Paso en mi camioneta frente a nuestra casa de Dzilam González y veo a “Niño” que platica con Miguel mientras sostiene su bicicleta, sobre cuya parrilla hay una olla de aluminio con los pibes que acostumbra vender. Estoy seguro de que está ahí porque sabe que yo y la Chata somos sus clientes, pero no me puedo detener así que le hago rápidamente una indicación con el pulgar hacia atrás. Nos vemos poco, pero nos conocemos bien, así que esa seña bastó para que “Niño” retroceda unos 50 metros y encuentre a la Chata platicando con uno de sus tíos. “Me dijo tu marido que me compres pibes”, le dice en broma y en serio.
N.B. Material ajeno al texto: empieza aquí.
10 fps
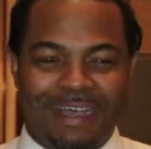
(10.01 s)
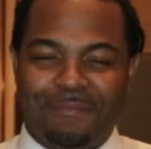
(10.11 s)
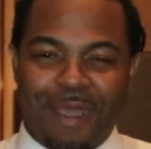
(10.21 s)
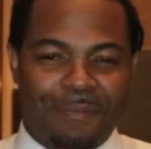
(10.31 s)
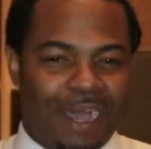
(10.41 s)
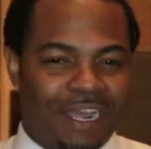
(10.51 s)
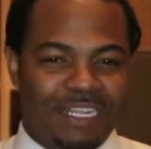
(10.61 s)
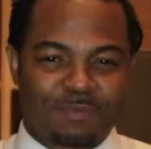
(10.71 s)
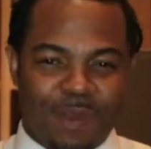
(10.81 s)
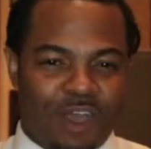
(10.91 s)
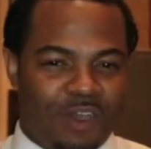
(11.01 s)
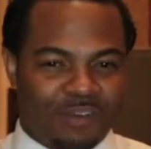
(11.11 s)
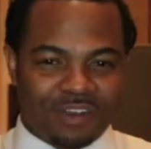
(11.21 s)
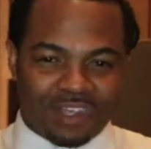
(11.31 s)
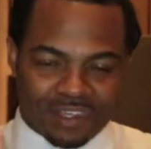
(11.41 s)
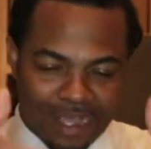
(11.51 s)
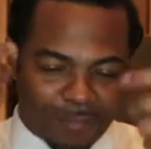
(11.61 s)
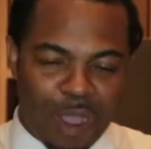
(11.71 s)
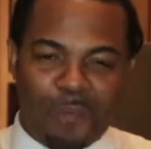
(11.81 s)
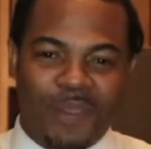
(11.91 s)
My mind is blown.
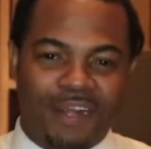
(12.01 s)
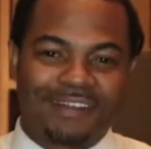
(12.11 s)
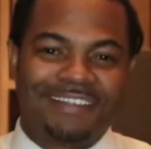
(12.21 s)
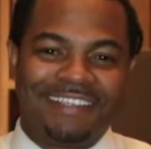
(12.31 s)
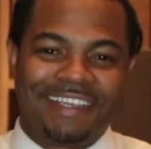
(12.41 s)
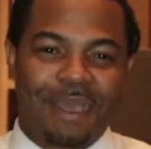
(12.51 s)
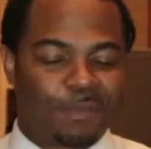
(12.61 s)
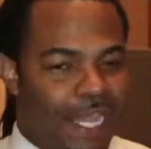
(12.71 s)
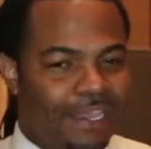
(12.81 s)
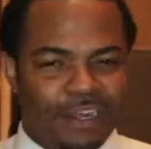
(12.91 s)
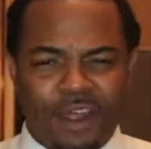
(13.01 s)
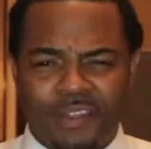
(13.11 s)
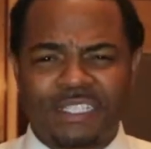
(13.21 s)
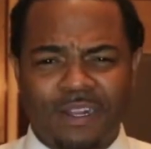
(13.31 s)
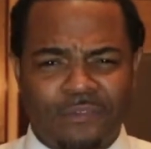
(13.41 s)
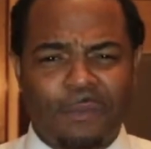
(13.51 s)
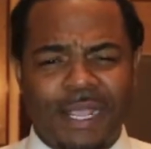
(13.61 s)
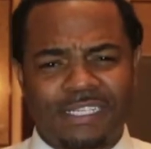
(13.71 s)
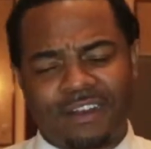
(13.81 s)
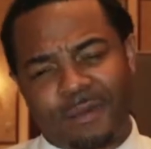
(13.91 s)
I'm open. I'm taking in all this
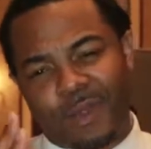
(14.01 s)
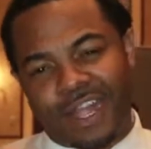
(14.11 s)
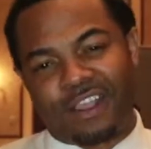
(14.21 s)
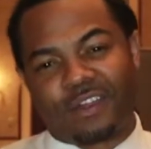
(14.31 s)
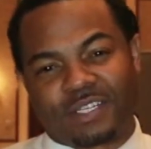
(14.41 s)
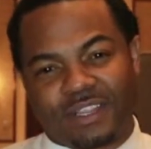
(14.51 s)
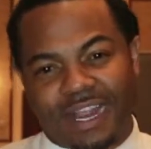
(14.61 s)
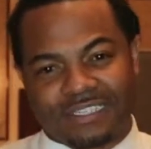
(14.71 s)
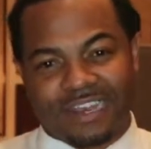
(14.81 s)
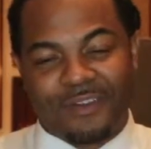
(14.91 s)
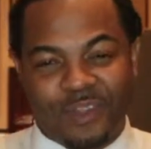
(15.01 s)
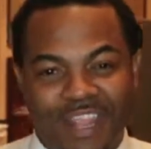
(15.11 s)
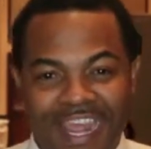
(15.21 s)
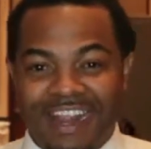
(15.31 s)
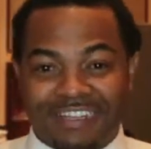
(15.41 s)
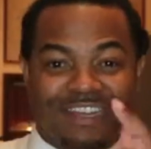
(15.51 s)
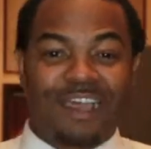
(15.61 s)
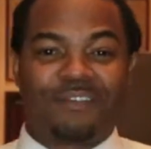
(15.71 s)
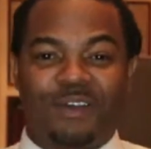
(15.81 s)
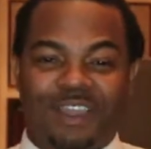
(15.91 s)
information and I'm ready to go to the next level. And that next
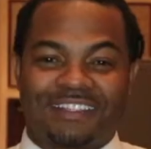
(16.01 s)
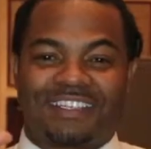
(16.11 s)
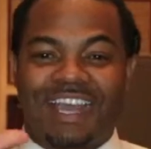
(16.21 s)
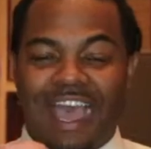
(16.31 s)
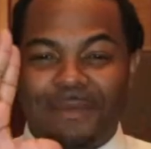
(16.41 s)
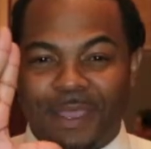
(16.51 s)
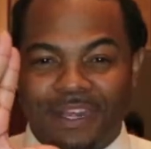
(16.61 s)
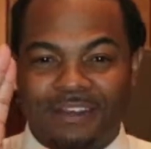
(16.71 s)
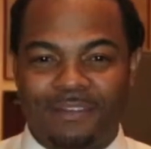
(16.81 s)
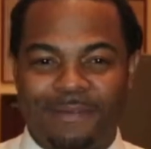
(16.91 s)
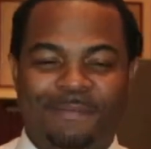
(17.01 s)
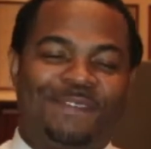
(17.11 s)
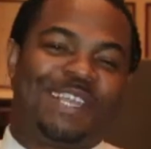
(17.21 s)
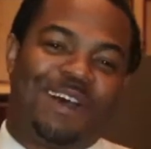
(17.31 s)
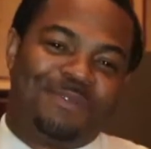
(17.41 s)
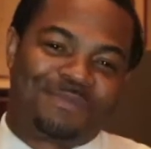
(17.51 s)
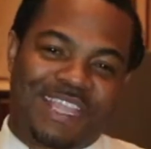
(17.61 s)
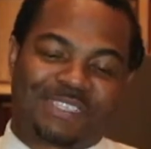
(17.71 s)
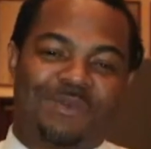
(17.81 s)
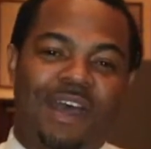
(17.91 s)
level is Diamond. So
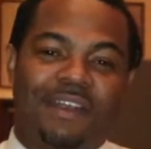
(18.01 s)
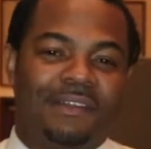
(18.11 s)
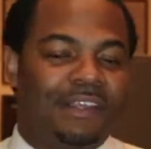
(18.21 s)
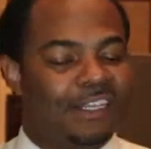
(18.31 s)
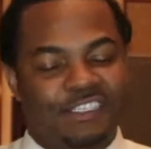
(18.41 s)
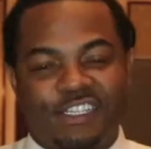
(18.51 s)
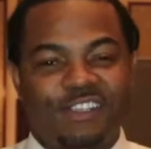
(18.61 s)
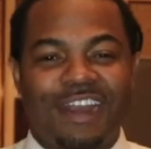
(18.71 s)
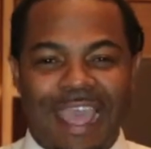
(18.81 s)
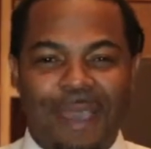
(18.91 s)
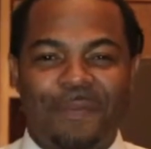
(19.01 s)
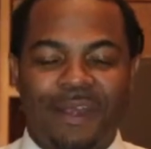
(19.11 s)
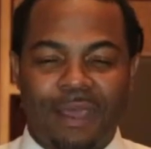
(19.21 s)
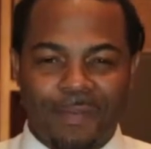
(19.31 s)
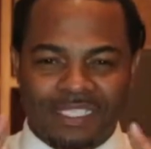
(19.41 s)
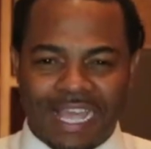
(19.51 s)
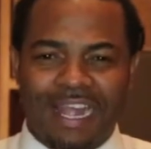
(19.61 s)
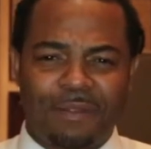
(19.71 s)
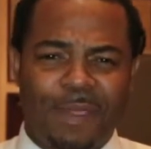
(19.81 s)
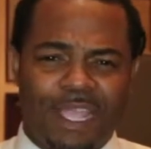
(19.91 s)
guess what? It's just gonna happen. I'm
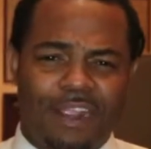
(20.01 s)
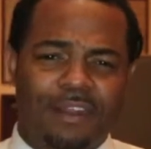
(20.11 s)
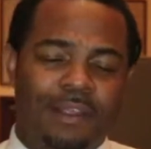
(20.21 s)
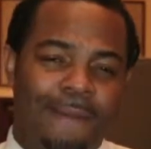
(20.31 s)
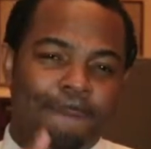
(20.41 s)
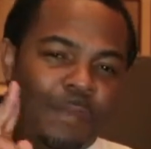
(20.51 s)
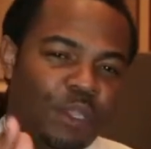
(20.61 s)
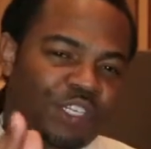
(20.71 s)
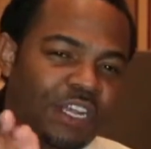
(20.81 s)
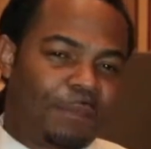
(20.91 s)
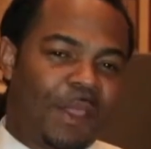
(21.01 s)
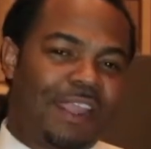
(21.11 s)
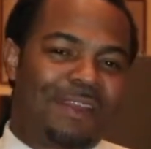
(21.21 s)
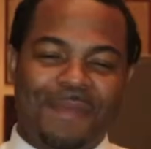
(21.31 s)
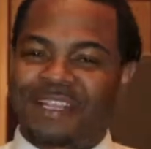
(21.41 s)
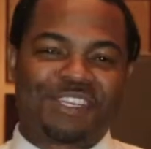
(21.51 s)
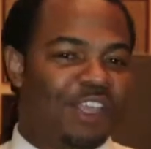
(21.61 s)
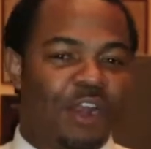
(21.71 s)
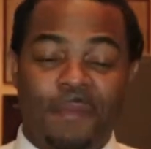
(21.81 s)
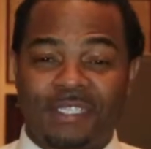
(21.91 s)
excited to be here. You should be here. Make sure
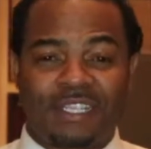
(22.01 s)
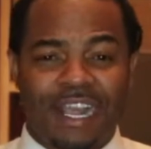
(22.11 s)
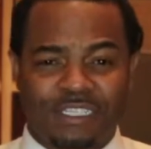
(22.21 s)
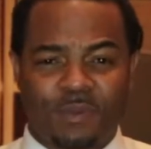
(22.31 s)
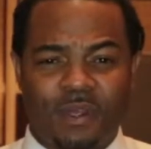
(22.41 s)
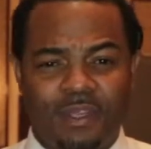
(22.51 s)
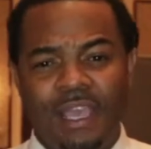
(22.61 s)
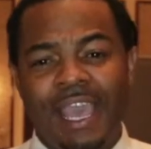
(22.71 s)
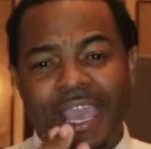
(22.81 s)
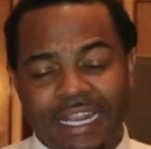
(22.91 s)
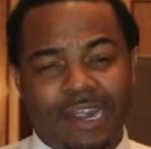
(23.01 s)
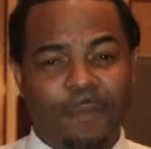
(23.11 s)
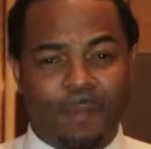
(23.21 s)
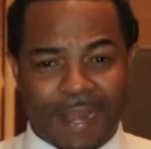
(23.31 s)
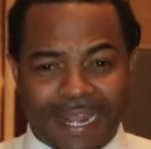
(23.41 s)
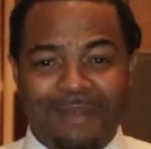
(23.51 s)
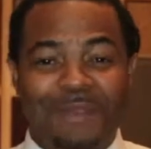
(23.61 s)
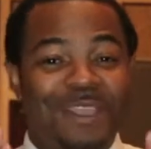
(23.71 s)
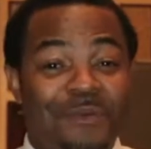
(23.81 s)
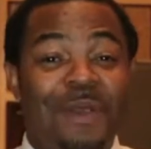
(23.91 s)
you don't miss the next one. Hit Double
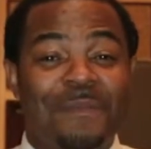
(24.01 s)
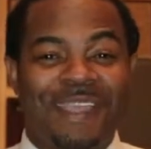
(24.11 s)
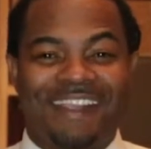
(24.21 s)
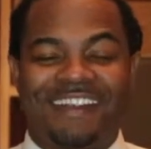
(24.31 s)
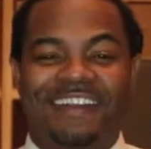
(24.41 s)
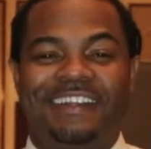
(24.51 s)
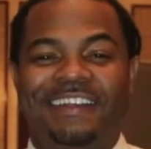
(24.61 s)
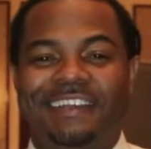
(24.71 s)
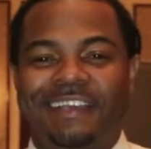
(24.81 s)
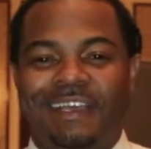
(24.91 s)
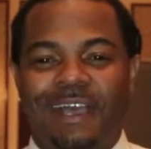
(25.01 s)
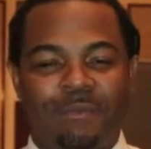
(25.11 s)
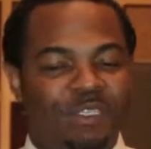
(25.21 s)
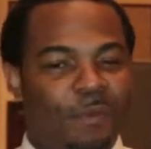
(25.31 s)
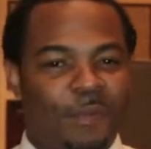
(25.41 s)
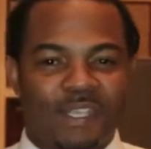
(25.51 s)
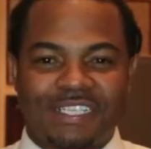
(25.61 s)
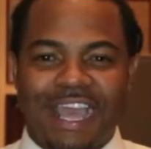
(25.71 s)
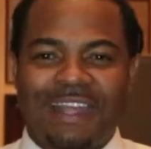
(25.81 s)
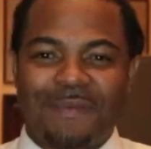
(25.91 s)
Platinum and you will be here. I'm super
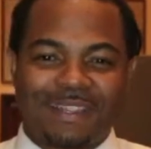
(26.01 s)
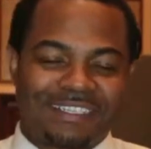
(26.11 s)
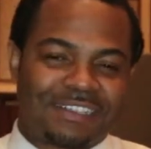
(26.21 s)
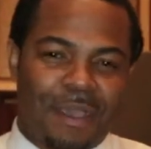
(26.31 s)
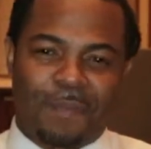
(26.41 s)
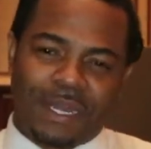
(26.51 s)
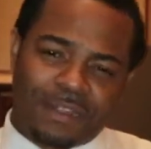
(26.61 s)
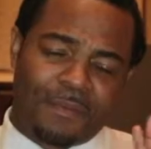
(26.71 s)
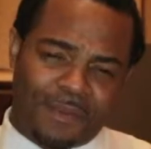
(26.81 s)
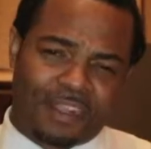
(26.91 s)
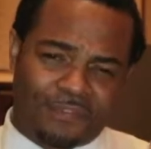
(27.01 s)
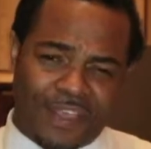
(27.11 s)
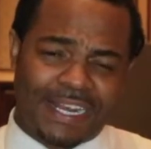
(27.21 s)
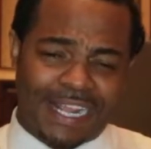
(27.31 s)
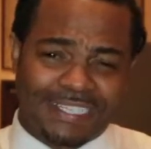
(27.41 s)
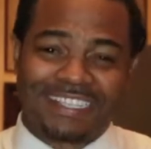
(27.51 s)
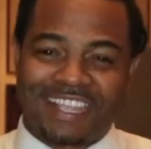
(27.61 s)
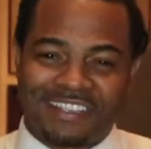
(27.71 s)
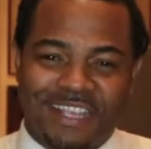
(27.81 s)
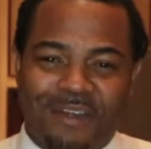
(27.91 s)
excited about this company and the fantastic
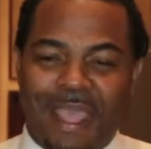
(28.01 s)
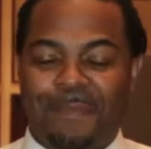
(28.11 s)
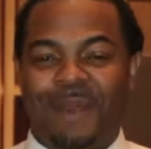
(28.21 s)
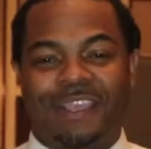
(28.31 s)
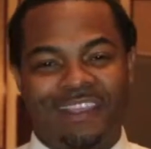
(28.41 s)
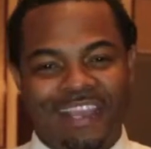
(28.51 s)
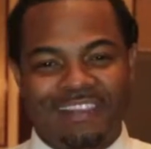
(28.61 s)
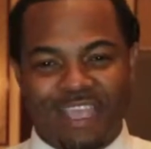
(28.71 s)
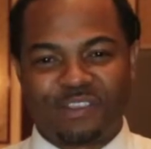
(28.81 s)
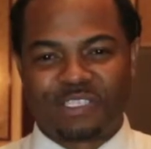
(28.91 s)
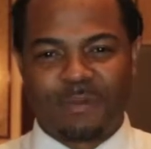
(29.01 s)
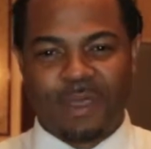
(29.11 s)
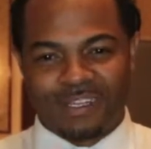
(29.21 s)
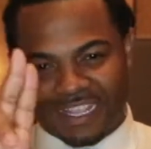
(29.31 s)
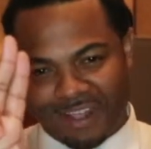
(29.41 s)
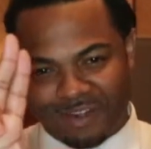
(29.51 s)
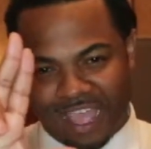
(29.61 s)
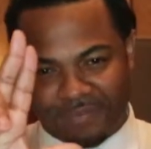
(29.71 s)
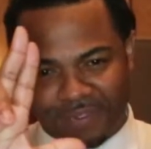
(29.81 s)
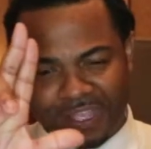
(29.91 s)
things that are happening. Thank you so much, Gano
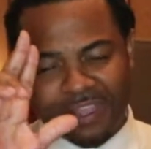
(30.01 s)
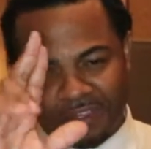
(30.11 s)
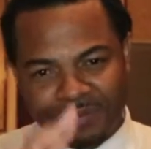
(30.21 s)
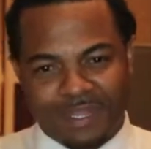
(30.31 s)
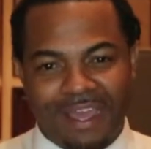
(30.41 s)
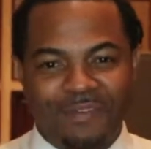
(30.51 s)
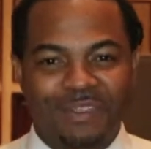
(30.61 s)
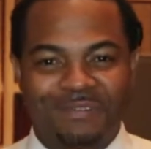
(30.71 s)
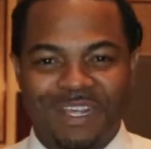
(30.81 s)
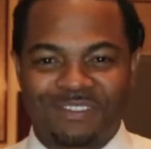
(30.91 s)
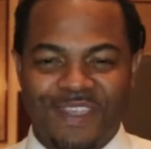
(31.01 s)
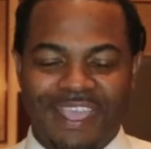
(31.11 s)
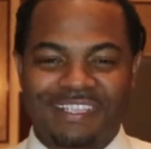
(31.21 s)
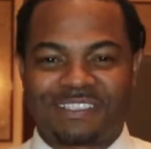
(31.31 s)
Life. I love you. Las Vegas.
Aunque desconozco a muchos jóvenes de menos de 30 años porque si acaso tendré recuerdos de ellos cuando eran niños, en mi pueblo natal me siento a gusto porque conozco a la mayoría de las personas. En Dzilam pasa Xixo, me ve, me saluda y me dice que le gustaría mostrarme unas piezas arqueológicas que ha reunido. Como muchos de mis paisanos, sabe que soy periodista…
El pueblo ha crecido, pero mis amigos y amigas, familiares o simples conocidos siguen iguales y los conozco bien. Por ejemplo, cuando a la vecina Adelaida le preguntó por su esposo me dice que está trabajando en el puerto –se refiere a Dzilam de Bravo– de velador y que llega hasta la noche, pero sospecho que algo de lo que dice no es cierto; ojalá no sea que a su edad están peleados y separados, pienso.
Desde la puerta de la casa veo a Roberto llegar en moto a su casa. Camina con dificultad, por la gota, pero ni así deja de cumplir su rutina diaria de acudir a su rancho para atender a sus animales. Algunos le critican que tenga mucho ganado y no gaste su dinero, pero él es así y a nadie le rinde cuentas.
Jorge tiene una tienda de artículos electrodomésticos y otras cosas, a 50 metros de nuestra casa. Sé que quería ser sacerdote, pero no sé por qué desistió. Ahora está celebrando un aniversario más de su tienda y pidió permiso para cerrar la calle y hacer un convivio y un sorteo para sus clientes. Hace unos 20 años nadie hubiera pensado que tuviese vena de empresario.
Cerca de la iglesia parroquial veo a mi querida amiga Anita, caminando con el paso un tanto cansado por la edad. Su esposo, que era muy trabajador y a quien cuidó hasta el final, ya no está para acompañarla. Tiene un hijo que posee una notoria curiosidad por las cosas técnicas, lo que lo ha llevado, por ejemplo, a reconstruir una motocicleta de modelo antiguo, para luego presumirla en su muro de Facebook.
Veo pasar en su mototaxi a un muchacho al que todos conocen como “Monstrito” –a su hermano le dicen “Monstruo”– y que es tan gordo que me recuerda a mi amigo Jorge Rivas cuando decía que alguien era tan obeso que era más fácil brincarlo que darle la vuelta. “Nadie es gordo de casualidad”, es uno de mis refranes, y “Monstrito” tiene tan buen diente que esa característica suya de ser tan tragón ha generado varias anécdotas, algunas inventadas pero la mayoría ciertas.
Muchas páginas llenaríamos con cuentos, anécdotas y detalles de tantos personajes que hay en mi pueblo. Me parece que si Gabriel García Márquez se hubiera inspirado en Dzilam González en vez de Macondo, su libro se hubiera llamado “200 años de soledad”, mínimo.